Apparently, many liberals do. They claim government programs that transfer wealth from one group to another are the glue of a democratic society. Let's be clear: Programs that provide the poor with essential assistance are a legitimate function of a democratic society. However, lavishing entitlements on an affluent middle class, with a prescription drug benefit being the most recent, only binds people to the state, sapping their independence. Alexis de Tocqueville observes in his 1835 classic, Democracy in America, that democracy is much more than a set of governmental arrangements. It is, above all things, a culture. A stable and successful democracy requires the qualities of self-reliance and responsibility in its people, which must be cultivated and developed. Without those qualities, Tocqueville feared that people in their thirst for equality would grant greater and greater power to the central state. He called it a democratic despotism that would be subtle and mild, caring for people's needs and regulating their affairs."[Democratic despotism] does not tyrannize, it hinders, compromises, enervates, extinguishes, and finally reduces each nation to being nothing more than a herd of timid and industrious animals of which the government is the shepherd."

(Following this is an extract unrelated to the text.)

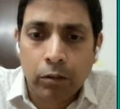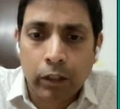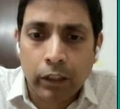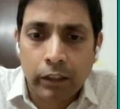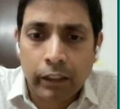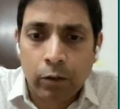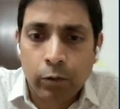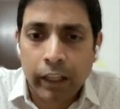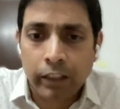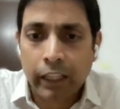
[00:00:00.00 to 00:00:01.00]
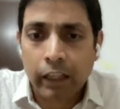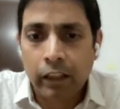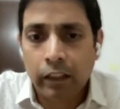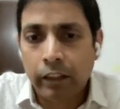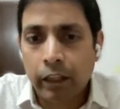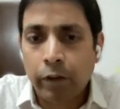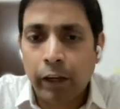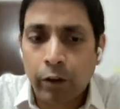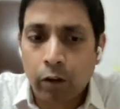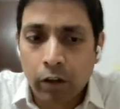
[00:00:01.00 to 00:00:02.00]
to understand where exactly they
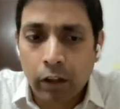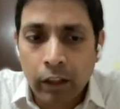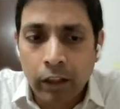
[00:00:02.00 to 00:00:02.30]
went wrong.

The debate over Social Security is not about numbers and solvency. It is about what makes a democratic community. Post-New Deal liberals believe that a democratic society needs an activist state to maintain the cohesion of a complex society. Many conservatives, sharing Tocqueville's fear, see an ever-intrusive state, sapping the vitals of a selfgoverning people. Government programs that either help people to become self-sufficient or assist those who never can be, such as the severely disabled or the impoverished elderly, can, in fact, strengthen self-government. Programs that create dependency weaken people's incentive to take care of themselves and their families.
This is not unbridled individualism. A prosperous society should develop programs that permit the able-bodied to climb out of poverty. Such programs should be structured not only to allow people to reach the middle class, but to grant them the independence to stay there on their own. Vouchers for education, housing, and health would empower the recipients and allow them the chance to improve their lives. A system of private retirement accounts gives people the opportunity to control a large part of their financial destiny. Properly structured, as are the retirement programs for Federal government workers, they reduce the reckless use of one's savings and grant retirees a decent standard of living.